XVIII
Le problème de la félicité des méchants, qui agitait Job jusqu'à la sueur de son front, agite David à son tour; il l'exprime dans une ode égale en doute à celle du patriarche de Hus.
«Ils ne partagent pas les misères de nous autres mortels: l'orgueil est le collier qui relève leur tête; la violence est leur vêtement.
«À force de graisse leurs yeux sortent de leurs orbites; leurs désirs satisfaits débordent. Ils boivent à longs traits les eaux d'iniquité, et ils disent: Comment Dieu le saura-t-il?
«Et moi, c'est donc en vain que j'ai purifié mon coeur?
«Tes ennemis élèvent leur drapeau contre tes propres drapeaux pour qu'on les aperçoive de loin, comme le bûcheron qui élève la cognée au-dessus de sa tête dans une épaisse forêt.
«N'abandonne pas au serpent l'âme de la tourterelle, Seigneur!
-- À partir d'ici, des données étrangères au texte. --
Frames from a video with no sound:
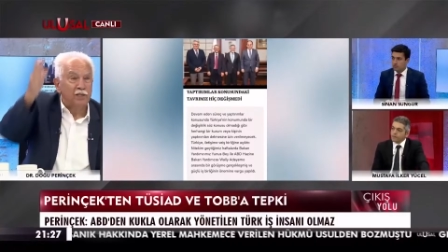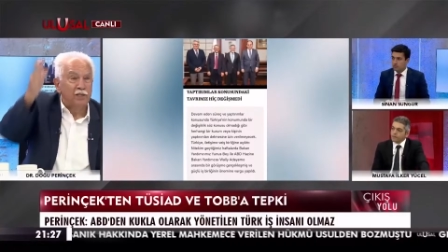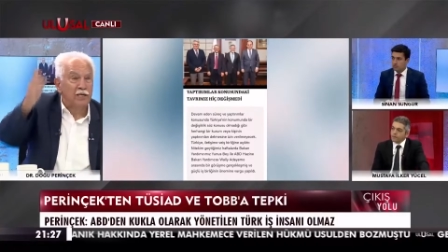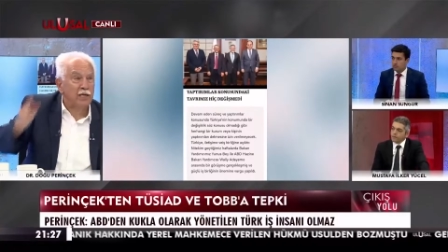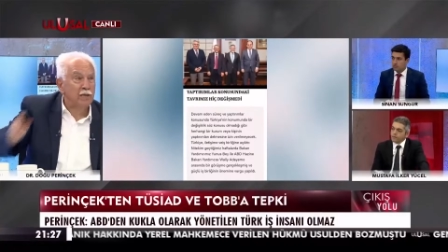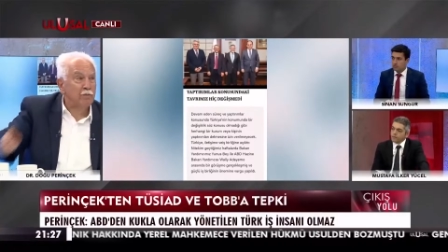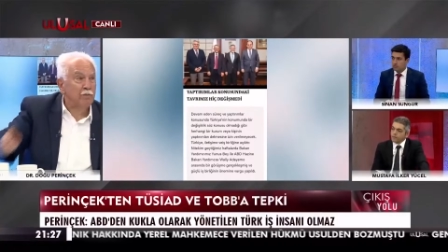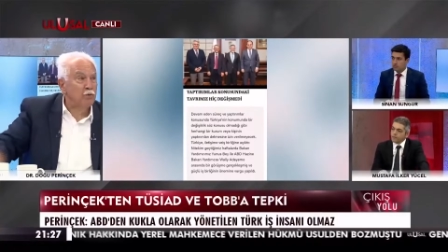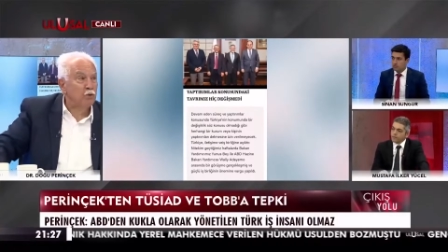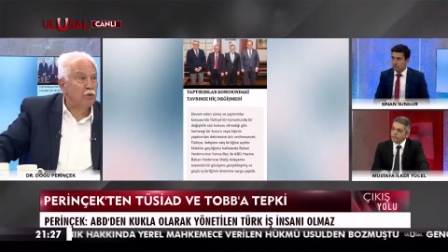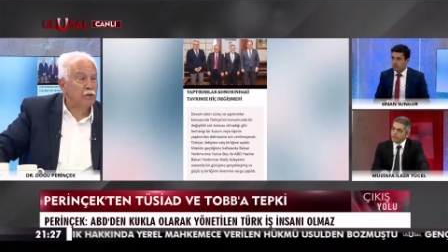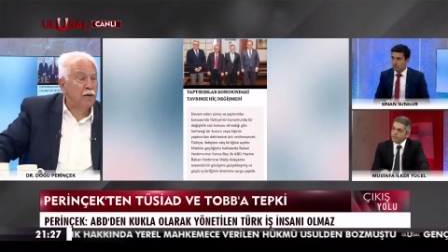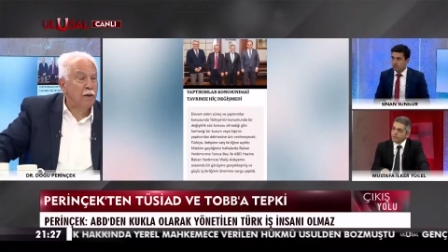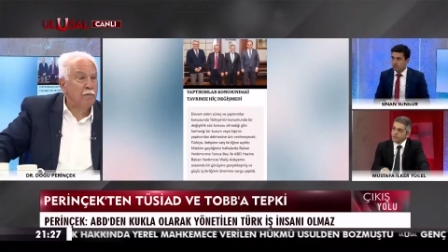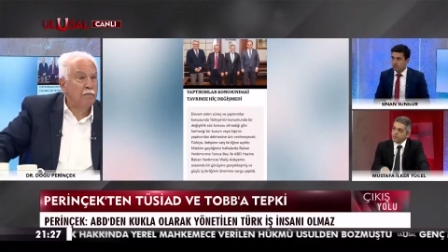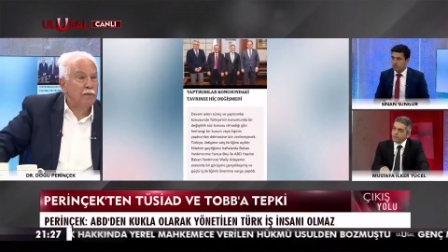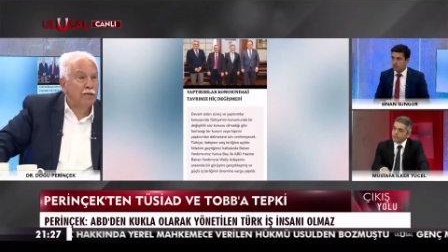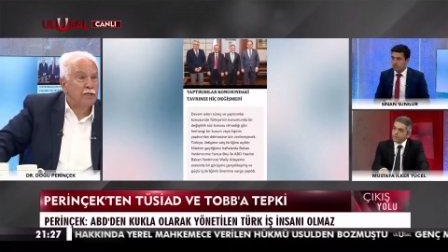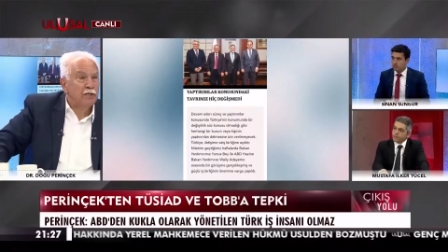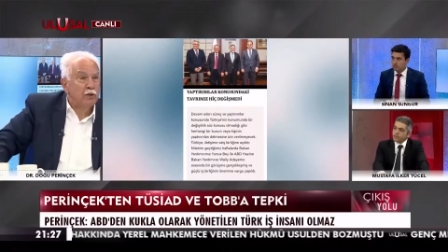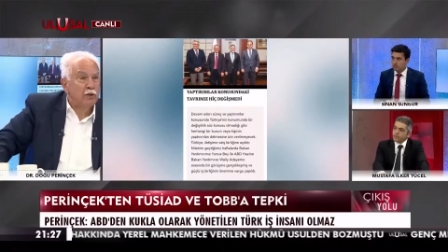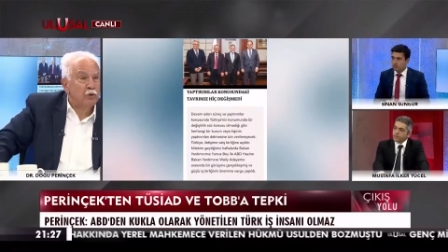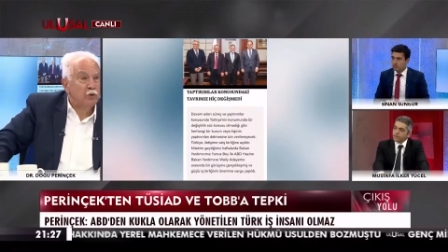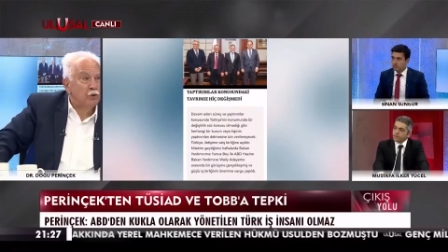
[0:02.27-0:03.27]
sana buradan
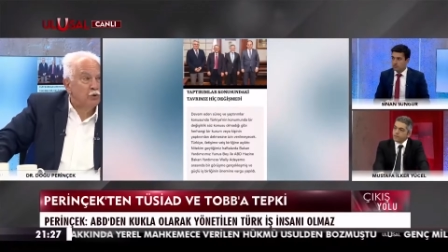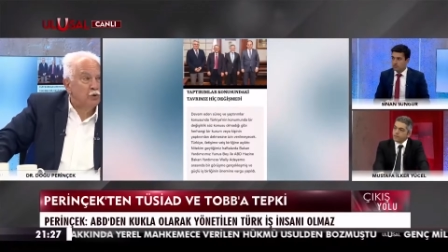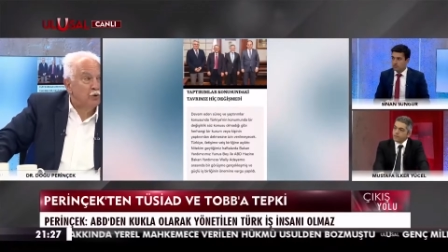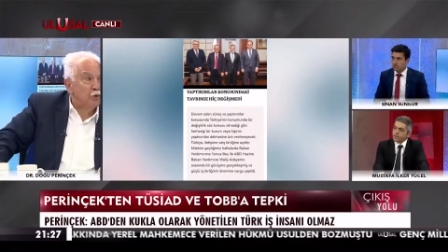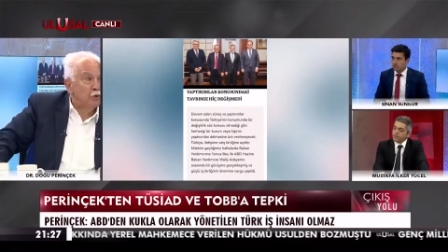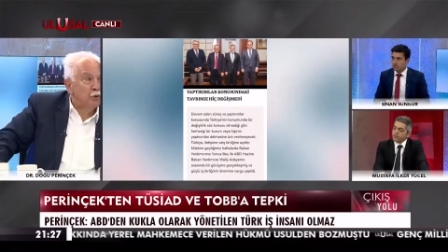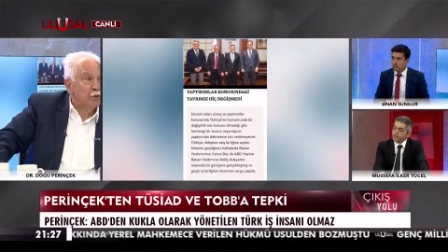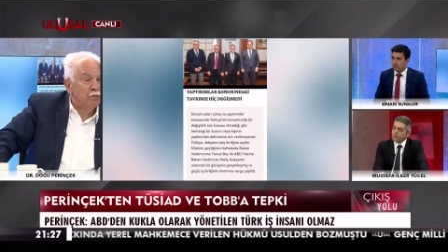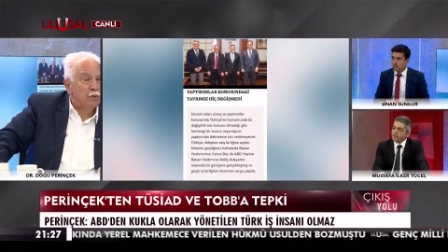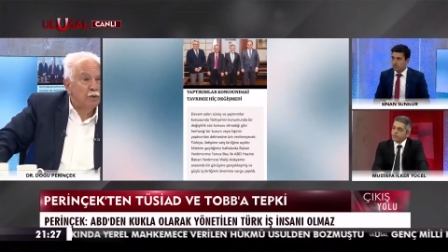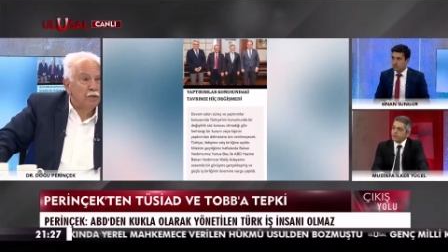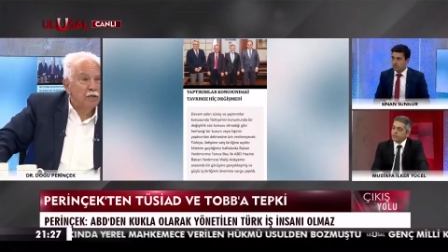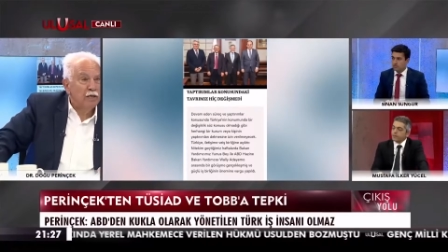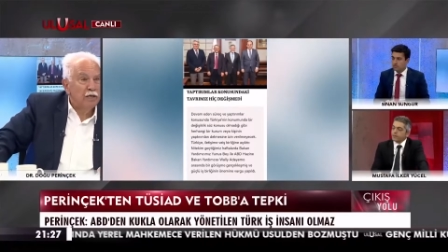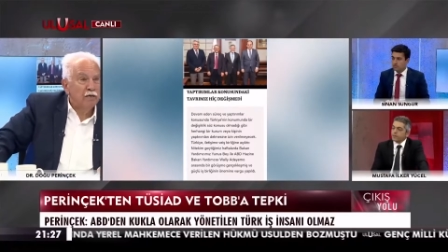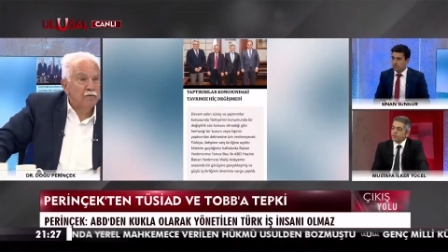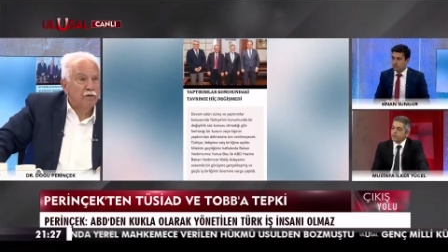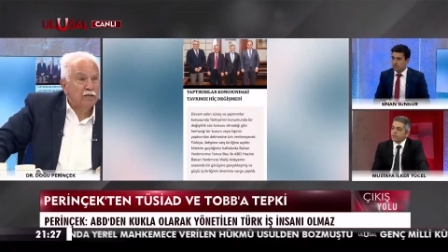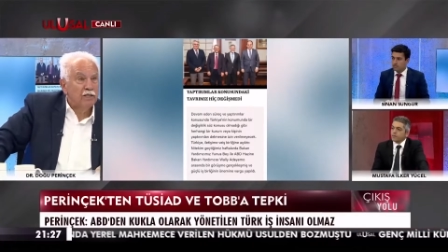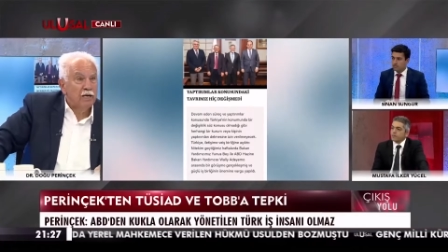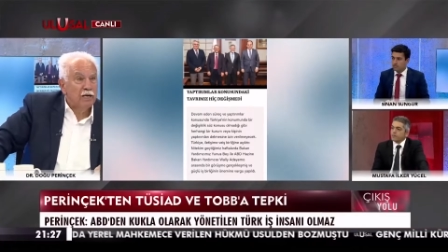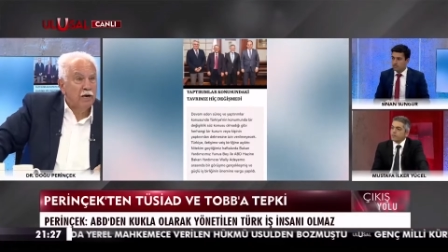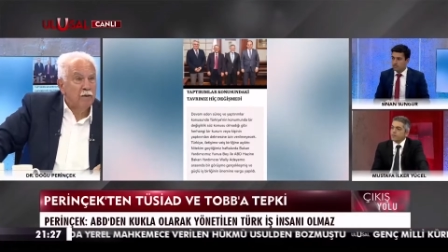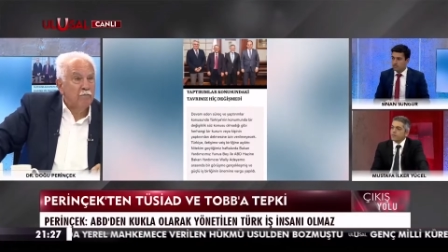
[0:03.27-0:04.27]
meydan okuyorum.
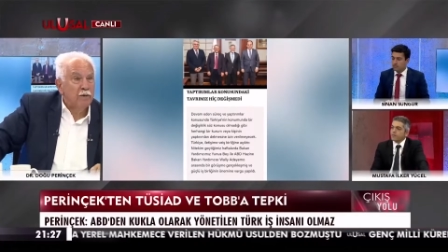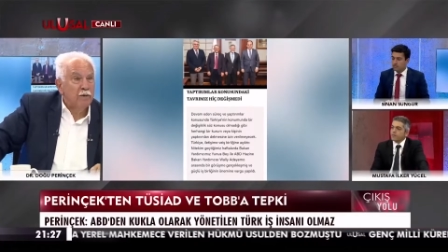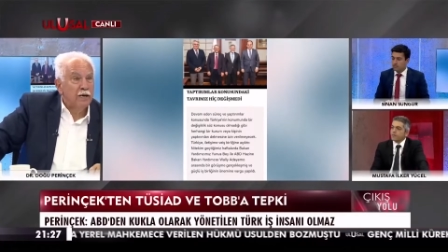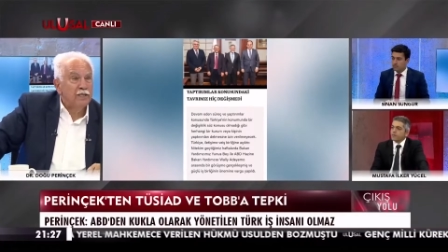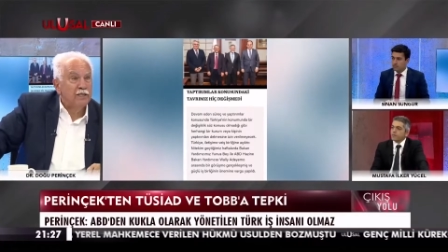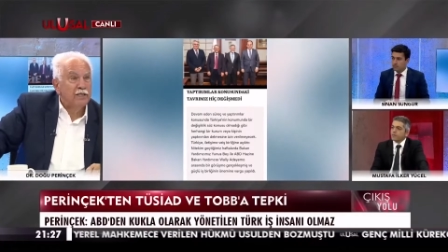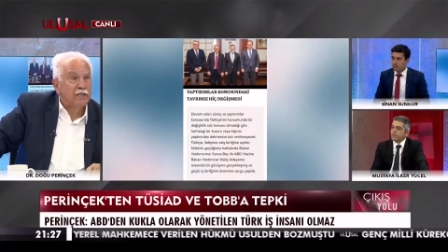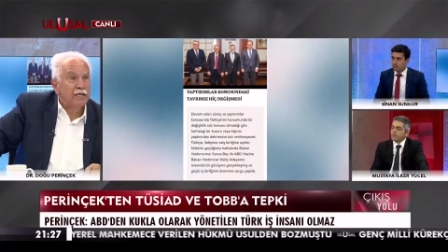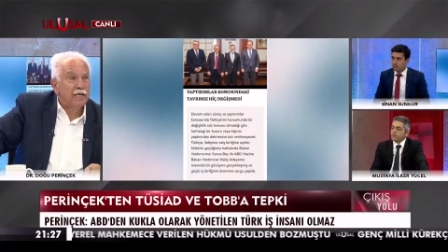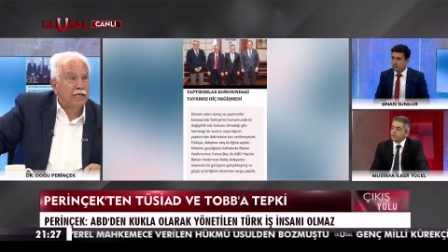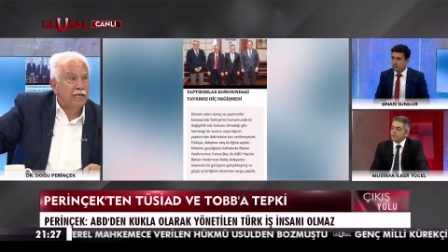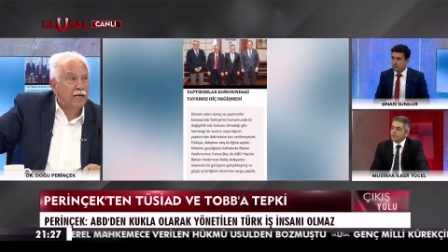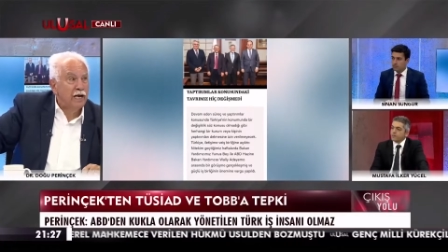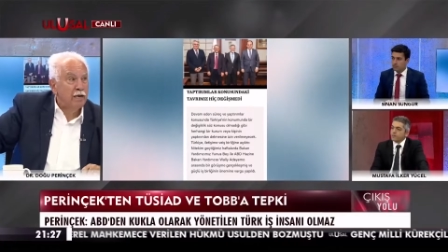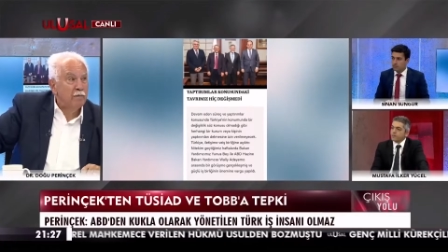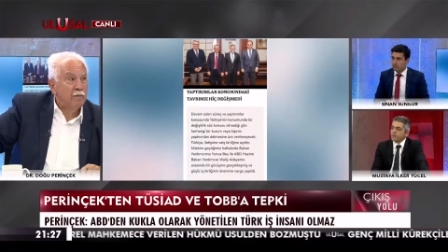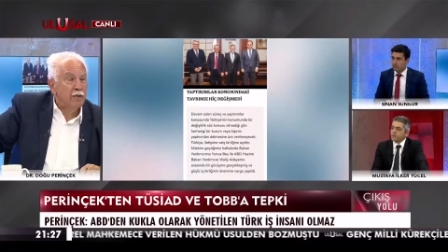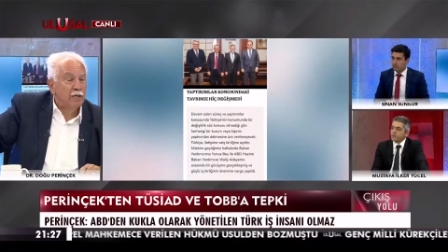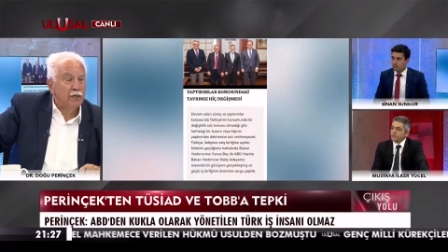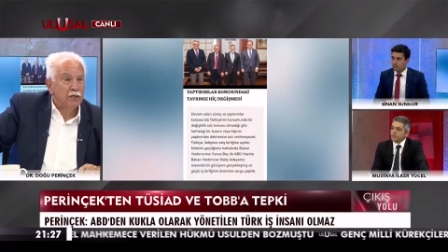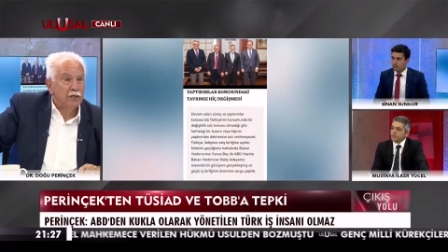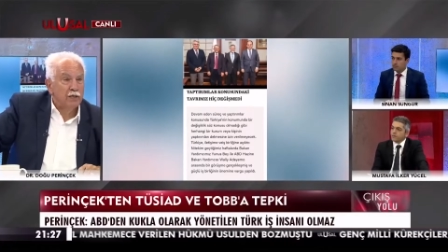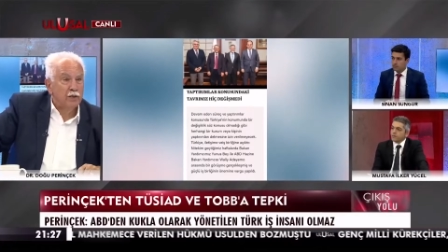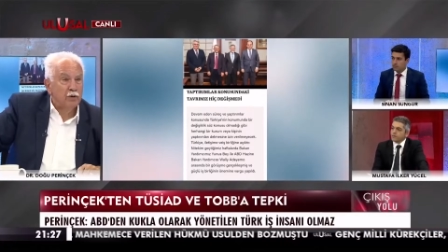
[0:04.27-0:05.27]
Vatan Partisi Genel
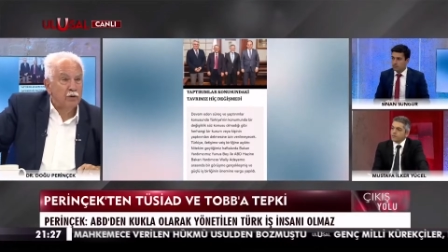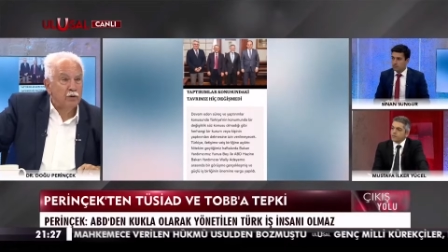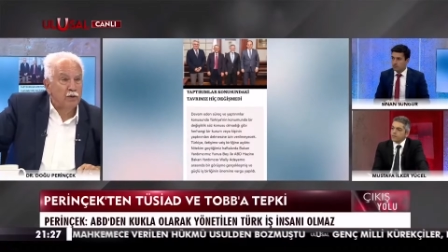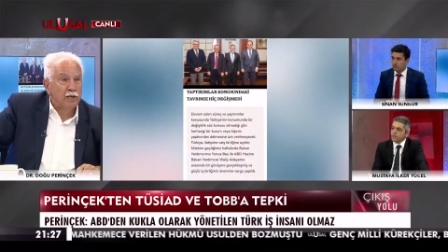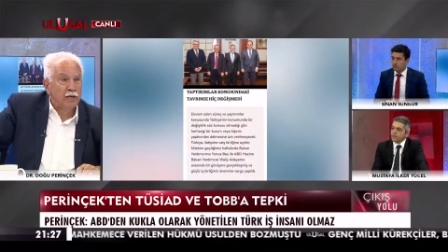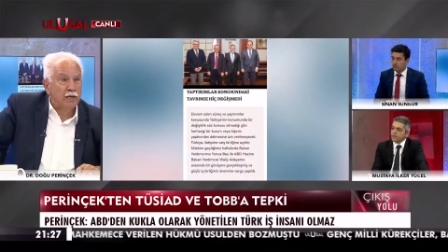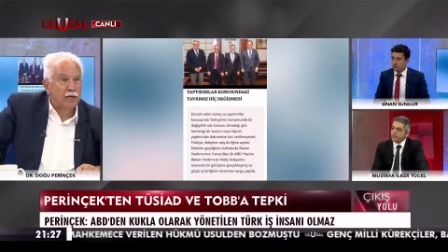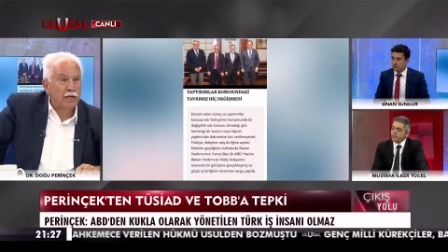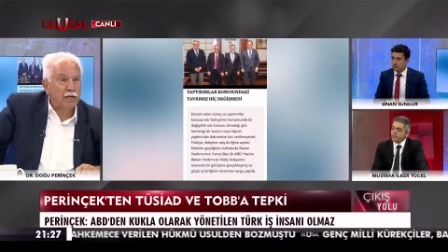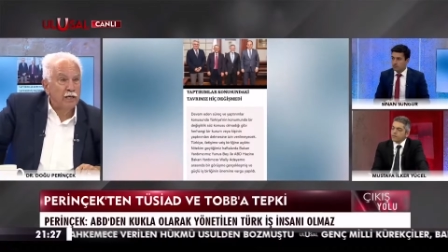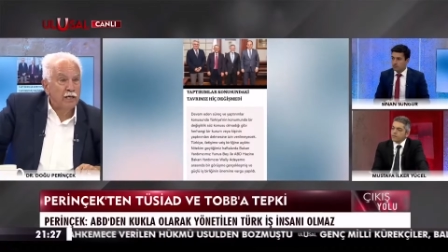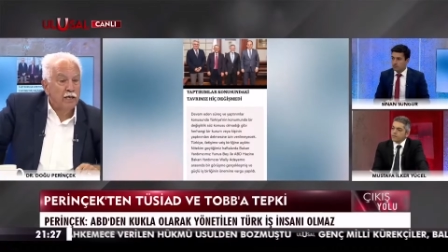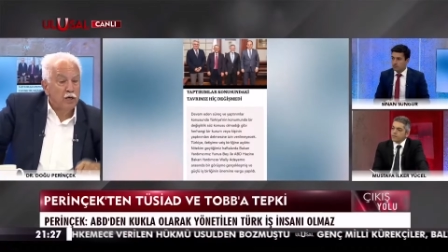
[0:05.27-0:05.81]
Başkanı olarak.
«Je dis aux superbes: N'élevez pas si haut votre front; car ce n'est ni de l'orient, ni de l'occident, ni du septentrion, ni du désert que vient la fortune. Dieu seul est roi!
«Je me console en pensant aux jours d'autrefois, aux années du temps qui a coulé!
«Je me souviens de mes chants pendant la nuit, et je retourne mon coeur pour méditer dans mon esprit!»
Il se rappelle le passage de la mer Rouge.
«Les eaux t'ont vu, Seigneur! les eaux t'ont vu et elles ont bouillonné d'effroi! Les abîmes ont remué!
«Tu passas à travers la mort, et on ne revit pas même l'empreinte de tes pas.»
Tout à coup, dans une série de cantiques, il chante en hymne l'épopée du peuple de Dieu. Depuis Moïse jusqu'à lui, il recompose toutes les destinées de sa race. Chaque récit est un prodige, et chaque prodige fait éclater sur sa harpe un cri de bénédiction. C'est le poëme national d'un peuple exclusivement théocratique, chanté aux pieds de ses autels par un pontife-roi.
L'épopée finit par ses propres aventures:
«Il fit choix de David, son esclave, et il le tira d'un parc de brebis!»
Cette revue lyrique des temps écoulés et des prodiges accomplis le rend plus pieux et plus poëte.
«Moi,» dit-il, «mon âme languit après tes parvis! Mon coeur et ma chair te chantent, ô Dieu vivant!
«Le passereau trouve sa demeure, l'hirondelle un nid pour ses petits, tes autels à moi! Heureux ceux qui habitent ta demeure!
«Un jour à l'ombre de ton temple vaut mieux que mille dans les tentes des pervers.
«Ou poëte, ou joueur de flûte, toutes mes pensées sont à toi!»